━━ RAW DATA

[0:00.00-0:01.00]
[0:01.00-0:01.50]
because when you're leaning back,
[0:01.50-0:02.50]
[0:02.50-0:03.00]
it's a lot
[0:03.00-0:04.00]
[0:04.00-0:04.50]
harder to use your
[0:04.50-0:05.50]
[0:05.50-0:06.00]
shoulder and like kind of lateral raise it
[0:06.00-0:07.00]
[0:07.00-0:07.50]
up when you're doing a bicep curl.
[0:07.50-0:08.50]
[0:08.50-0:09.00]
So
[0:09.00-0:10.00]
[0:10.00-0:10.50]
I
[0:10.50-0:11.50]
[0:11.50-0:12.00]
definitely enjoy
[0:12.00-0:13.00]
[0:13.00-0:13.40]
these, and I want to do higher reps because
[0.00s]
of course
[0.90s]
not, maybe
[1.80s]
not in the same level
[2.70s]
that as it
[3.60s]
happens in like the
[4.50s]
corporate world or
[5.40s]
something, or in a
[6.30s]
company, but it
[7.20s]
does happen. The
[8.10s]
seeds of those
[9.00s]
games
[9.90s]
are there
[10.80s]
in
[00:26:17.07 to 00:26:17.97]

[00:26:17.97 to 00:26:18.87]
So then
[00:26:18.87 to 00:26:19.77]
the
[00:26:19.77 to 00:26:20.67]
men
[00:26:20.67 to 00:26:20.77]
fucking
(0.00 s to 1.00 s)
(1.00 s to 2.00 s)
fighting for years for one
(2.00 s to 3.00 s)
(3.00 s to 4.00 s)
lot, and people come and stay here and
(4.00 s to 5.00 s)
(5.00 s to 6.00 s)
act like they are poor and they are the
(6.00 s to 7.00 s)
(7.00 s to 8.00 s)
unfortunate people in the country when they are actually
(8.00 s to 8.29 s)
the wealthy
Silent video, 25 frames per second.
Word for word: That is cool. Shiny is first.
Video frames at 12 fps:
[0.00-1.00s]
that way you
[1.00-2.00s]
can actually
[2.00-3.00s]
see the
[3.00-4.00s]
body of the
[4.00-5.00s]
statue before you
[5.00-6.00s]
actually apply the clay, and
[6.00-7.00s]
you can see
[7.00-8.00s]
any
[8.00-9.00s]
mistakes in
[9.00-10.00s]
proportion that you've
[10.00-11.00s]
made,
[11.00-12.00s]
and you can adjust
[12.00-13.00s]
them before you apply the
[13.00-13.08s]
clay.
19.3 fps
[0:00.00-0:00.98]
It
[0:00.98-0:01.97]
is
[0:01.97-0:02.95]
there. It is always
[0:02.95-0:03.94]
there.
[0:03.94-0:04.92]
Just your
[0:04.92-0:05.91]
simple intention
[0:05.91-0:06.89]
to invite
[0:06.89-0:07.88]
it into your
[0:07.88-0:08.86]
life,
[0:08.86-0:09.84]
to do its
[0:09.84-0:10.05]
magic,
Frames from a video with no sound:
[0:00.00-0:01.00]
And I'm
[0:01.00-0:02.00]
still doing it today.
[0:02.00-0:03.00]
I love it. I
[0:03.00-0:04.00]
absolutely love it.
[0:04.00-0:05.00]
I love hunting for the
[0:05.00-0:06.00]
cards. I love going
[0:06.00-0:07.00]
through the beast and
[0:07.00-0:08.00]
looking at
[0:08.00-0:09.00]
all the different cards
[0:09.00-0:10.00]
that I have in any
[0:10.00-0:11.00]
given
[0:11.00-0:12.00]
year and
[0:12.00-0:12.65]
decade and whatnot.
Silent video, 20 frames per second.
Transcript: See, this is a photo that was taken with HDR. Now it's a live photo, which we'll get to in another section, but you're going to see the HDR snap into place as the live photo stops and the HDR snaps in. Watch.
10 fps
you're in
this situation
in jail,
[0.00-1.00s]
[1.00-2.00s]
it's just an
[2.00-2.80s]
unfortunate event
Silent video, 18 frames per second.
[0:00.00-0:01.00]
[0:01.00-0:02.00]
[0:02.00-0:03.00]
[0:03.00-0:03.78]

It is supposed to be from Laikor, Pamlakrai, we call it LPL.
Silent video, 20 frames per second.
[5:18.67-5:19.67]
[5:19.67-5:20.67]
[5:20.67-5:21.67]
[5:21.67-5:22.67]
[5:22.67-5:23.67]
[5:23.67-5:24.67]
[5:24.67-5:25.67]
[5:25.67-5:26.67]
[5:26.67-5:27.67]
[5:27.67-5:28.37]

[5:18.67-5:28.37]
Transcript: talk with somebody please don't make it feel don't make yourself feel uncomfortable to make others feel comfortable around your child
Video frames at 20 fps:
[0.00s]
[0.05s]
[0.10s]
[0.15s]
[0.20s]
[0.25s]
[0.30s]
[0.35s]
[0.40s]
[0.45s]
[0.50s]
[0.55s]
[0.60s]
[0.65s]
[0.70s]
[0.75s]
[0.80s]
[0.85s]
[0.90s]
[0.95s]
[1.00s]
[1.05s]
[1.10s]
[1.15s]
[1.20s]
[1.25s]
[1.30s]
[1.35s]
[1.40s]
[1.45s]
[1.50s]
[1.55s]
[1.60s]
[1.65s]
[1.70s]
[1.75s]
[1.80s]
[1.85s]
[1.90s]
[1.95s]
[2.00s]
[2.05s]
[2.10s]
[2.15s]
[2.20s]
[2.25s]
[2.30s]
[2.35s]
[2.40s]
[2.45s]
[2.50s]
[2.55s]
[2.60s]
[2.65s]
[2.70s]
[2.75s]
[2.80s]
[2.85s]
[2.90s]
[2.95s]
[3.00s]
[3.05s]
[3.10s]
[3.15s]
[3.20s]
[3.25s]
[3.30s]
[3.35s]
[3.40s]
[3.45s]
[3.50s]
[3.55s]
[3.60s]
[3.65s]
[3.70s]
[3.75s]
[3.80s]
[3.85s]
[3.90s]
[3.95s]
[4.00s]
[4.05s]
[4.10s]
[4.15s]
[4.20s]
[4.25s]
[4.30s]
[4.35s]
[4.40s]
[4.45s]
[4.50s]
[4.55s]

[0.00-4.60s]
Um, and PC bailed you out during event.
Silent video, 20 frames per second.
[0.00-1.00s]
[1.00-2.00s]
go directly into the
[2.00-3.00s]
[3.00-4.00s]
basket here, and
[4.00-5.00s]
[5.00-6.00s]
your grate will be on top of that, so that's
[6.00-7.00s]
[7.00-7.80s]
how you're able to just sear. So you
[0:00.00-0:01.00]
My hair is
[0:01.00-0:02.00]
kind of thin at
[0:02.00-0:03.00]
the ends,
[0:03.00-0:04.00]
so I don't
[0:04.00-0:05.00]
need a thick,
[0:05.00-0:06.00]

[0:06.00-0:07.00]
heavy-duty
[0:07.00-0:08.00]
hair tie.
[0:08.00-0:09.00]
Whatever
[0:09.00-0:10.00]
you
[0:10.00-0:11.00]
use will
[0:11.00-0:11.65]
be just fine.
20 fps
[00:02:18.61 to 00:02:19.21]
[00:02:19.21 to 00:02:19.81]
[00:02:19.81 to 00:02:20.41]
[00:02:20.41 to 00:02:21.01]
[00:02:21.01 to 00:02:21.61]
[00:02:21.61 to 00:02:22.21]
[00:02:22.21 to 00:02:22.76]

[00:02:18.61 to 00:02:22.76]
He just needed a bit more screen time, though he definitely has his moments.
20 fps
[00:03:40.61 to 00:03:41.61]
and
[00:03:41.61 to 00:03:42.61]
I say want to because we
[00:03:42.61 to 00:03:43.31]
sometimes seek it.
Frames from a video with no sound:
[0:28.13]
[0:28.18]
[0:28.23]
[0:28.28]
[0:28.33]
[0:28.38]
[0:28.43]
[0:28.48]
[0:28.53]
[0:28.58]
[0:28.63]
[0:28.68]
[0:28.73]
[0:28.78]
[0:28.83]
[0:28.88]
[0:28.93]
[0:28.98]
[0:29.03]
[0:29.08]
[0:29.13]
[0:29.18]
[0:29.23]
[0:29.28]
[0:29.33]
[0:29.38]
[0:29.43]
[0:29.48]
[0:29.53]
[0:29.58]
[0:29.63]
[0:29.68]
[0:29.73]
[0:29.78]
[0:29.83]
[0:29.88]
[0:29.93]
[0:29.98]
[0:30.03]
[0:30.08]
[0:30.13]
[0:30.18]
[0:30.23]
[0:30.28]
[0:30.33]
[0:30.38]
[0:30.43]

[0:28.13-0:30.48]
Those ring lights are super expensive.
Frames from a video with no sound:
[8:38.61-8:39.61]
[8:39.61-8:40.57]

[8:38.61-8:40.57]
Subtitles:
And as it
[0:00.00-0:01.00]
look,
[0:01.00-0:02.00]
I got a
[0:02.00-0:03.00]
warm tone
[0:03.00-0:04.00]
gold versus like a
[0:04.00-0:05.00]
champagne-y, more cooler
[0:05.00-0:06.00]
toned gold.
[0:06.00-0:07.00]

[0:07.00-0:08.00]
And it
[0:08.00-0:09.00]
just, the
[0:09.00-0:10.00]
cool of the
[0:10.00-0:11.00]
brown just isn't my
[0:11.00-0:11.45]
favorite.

━━━━

An exact copy of the lines above, from the one containing "[0:06.89-0:07.88]" through the one containing "Silent video, 18 frames per second.", is the whole of the answer.

■ REPLY TO THE EXERCISE
[0:06.89-0:07.88]
it into your
[0:07.88-0:08.86]
life,
[0:08.86-0:09.84]
to do its
[0:09.84-0:10.05]
magic,
Frames from a video with no sound:
[0:00.00-0:01.00]
And I'm
[0:01.00-0:02.00]
still doing it today.
[0:02.00-0:03.00]
I love it. I
[0:03.00-0:04.00]
absolutely love it.
[0:04.00-0:05.00]
I love hunting for the
[0:05.00-0:06.00]
cards. I love going
[0:06.00-0:07.00]
through the beast and
[0:07.00-0:08.00]
looking at
[0:08.00-0:09.00]
all the different cards
[0:09.00-0:10.00]
that I have in any
[0:10.00-0:11.00]
given
[0:11.00-0:12.00]
year and
[0:12.00-0:12.65]
decade and whatnot.
Silent video, 20 frames per second.
Transcript: See, this is a photo that was taken with HDR. Now it's a live photo, which we'll get to in another section, but you're going to see the HDR snap into place as the live photo stops and the HDR snaps in. Watch.
10 fps
you're in
this situation
in jail,
[0.00-1.00s]
[1.00-2.00s]
it's just an
[2.00-2.80s]
unfortunate event
Silent video, 18 frames per second.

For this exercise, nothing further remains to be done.